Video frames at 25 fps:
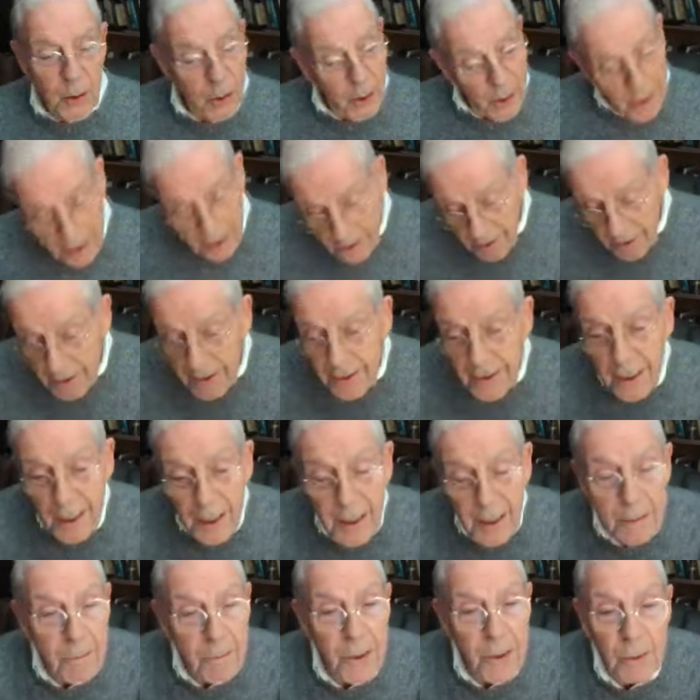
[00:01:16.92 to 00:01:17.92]
there are
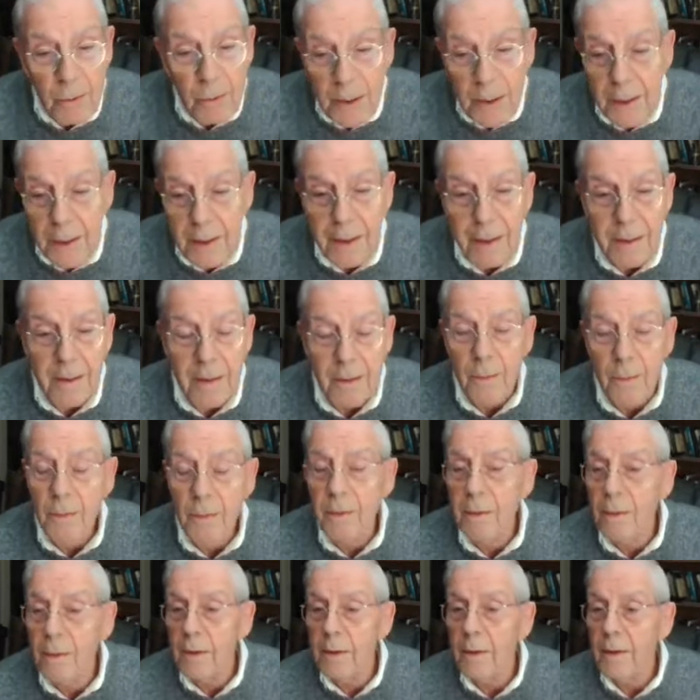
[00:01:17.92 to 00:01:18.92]
times when
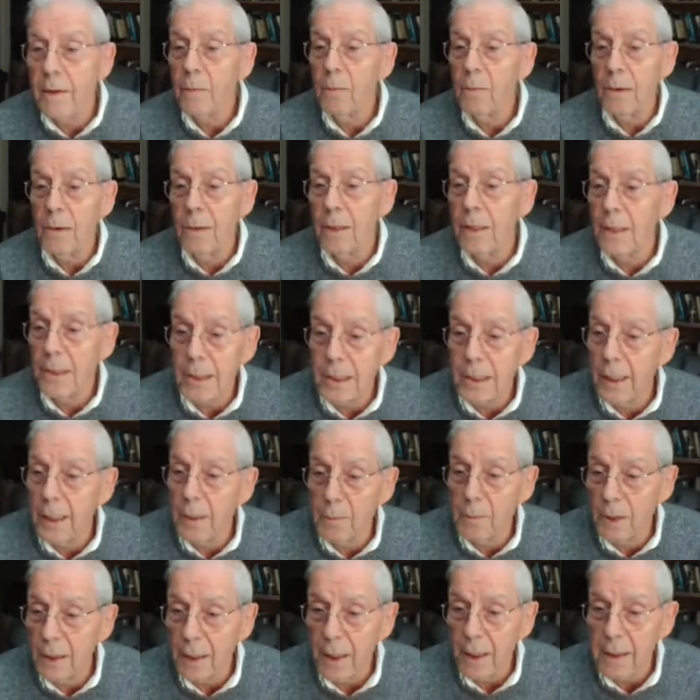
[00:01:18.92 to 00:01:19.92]
one is
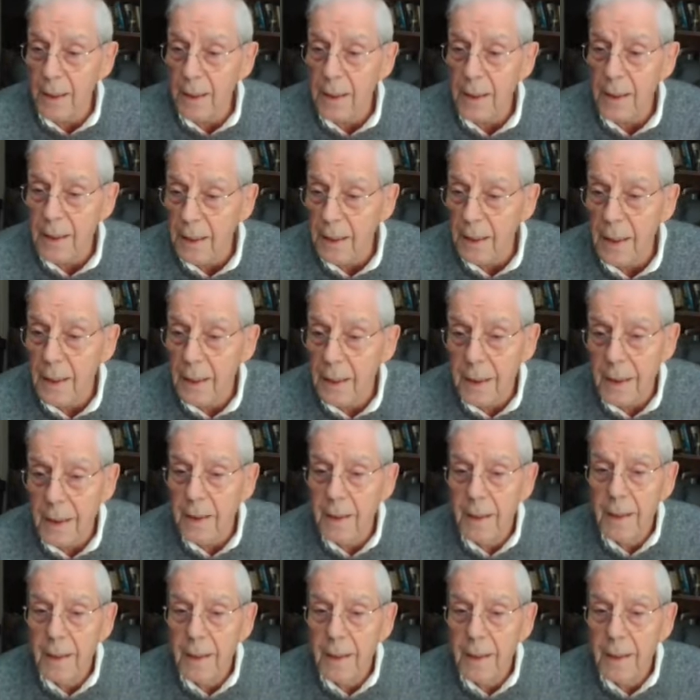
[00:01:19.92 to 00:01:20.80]
tempted to think that.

****************************************

• Task brief
Leaving out the images, return the entries above exactly as they read.

• Response to this task
Video frames at 25 fps:
[00:01:16.92 to 00:01:17.92]
there are
[00:01:17.92 to 00:01:18.92]
times when
[00:01:18.92 to 00:01:19.92]
one is
[00:01:19.92 to 00:01:20.80]
tempted to think that.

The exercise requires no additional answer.